═════ Task input

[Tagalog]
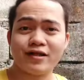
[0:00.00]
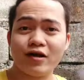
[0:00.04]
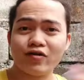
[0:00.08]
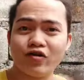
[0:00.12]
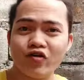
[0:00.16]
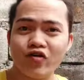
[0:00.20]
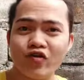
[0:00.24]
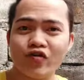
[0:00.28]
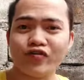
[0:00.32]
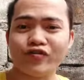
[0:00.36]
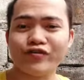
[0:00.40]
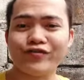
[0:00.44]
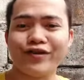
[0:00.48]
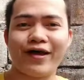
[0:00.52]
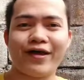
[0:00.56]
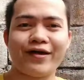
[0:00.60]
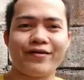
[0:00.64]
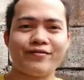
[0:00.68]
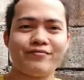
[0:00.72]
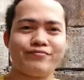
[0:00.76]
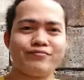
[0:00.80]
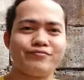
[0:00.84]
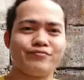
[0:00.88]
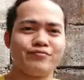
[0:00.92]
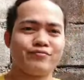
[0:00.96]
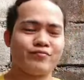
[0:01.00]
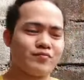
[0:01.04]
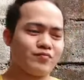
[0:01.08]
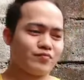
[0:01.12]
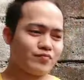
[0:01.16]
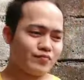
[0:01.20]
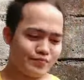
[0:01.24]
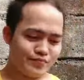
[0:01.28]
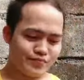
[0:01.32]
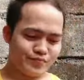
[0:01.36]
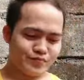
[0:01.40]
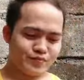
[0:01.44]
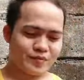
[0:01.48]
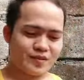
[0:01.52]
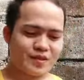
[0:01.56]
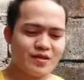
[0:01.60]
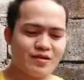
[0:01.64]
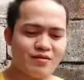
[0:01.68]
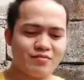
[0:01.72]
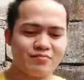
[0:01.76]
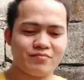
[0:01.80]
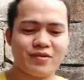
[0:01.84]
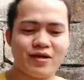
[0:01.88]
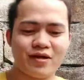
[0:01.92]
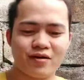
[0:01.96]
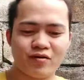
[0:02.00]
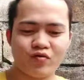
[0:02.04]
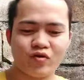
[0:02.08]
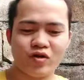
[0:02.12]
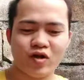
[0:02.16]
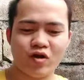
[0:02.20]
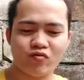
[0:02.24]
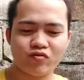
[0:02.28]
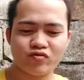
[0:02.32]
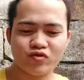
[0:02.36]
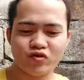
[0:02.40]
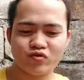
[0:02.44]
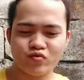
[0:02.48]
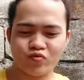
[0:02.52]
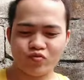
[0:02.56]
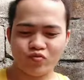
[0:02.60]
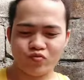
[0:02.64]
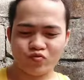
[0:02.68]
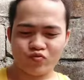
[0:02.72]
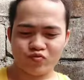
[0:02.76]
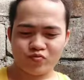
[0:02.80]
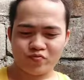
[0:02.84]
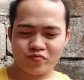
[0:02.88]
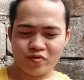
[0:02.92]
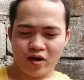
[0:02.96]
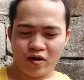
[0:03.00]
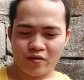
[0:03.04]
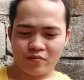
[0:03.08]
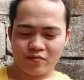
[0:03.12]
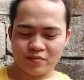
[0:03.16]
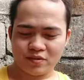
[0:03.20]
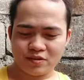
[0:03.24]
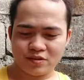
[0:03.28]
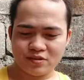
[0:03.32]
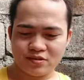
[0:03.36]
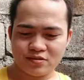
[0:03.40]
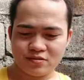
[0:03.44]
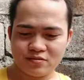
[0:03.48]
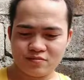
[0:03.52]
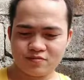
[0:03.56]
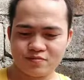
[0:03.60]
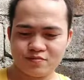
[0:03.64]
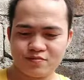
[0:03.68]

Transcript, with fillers: Nagog na. Ayun ko lang ako sa tono. Promise.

══════════

**Instructions to follow:**
For every entry, return its exact wording and leave out any image.

**Output for this exercise:**
[Tagalog]
[0:00.00]
[0:00.04]
[0:00.08]
[0:00.12]
[0:00.16]
[0:00.20]
[0:00.24]
[0:00.28]
[0:00.32]
[0:00.36]
[0:00.40]
[0:00.44]
[0:00.48]
[0:00.52]
[0:00.56]
[0:00.60]
[0:00.64]
[0:00.68]
[0:00.72]
[0:00.76]
[0:00.80]
[0:00.84]
[0:00.88]
[0:00.92]
[0:00.96]
[0:01.00]
[0:01.04]
[0:01.08]
[0:01.12]
[0:01.16]
[0:01.20]
[0:01.24]
[0:01.28]
[0:01.32]
[0:01.36]
[0:01.40]
[0:01.44]
[0:01.48]
[0:01.52]
[0:01.56]
[0:01.60]
[0:01.64]
[0:01.68]
[0:01.72]
[0:01.76]
[0:01.80]
[0:01.84]
[0:01.88]
[0:01.92]
[0:01.96]
[0:02.00]
[0:02.04]
[0:02.08]
[0:02.12]
[0:02.16]
[0:02.20]
[0:02.24]
[0:02.28]
[0:02.32]
[0:02.36]
[0:02.40]
[0:02.44]
[0:02.48]
[0:02.52]
[0:02.56]
[0:02.60]
[0:02.64]
[0:02.68]
[0:02.72]
[0:02.76]
[0:02.80]
[0:02.84]
[0:02.88]
[0:02.92]
[0:02.96]
[0:03.00]
[0:03.04]
[0:03.08]
[0:03.12]
[0:03.16]
[0:03.20]
[0:03.24]
[0:03.28]
[0:03.32]
[0:03.36]
[0:03.40]
[0:03.44]
[0:03.48]
[0:03.52]
[0:03.56]
[0:03.60]
[0:03.64]
[0:03.68]

Transcript, with fillers: Nagog na. Ayun ko lang ako sa tono. Promise.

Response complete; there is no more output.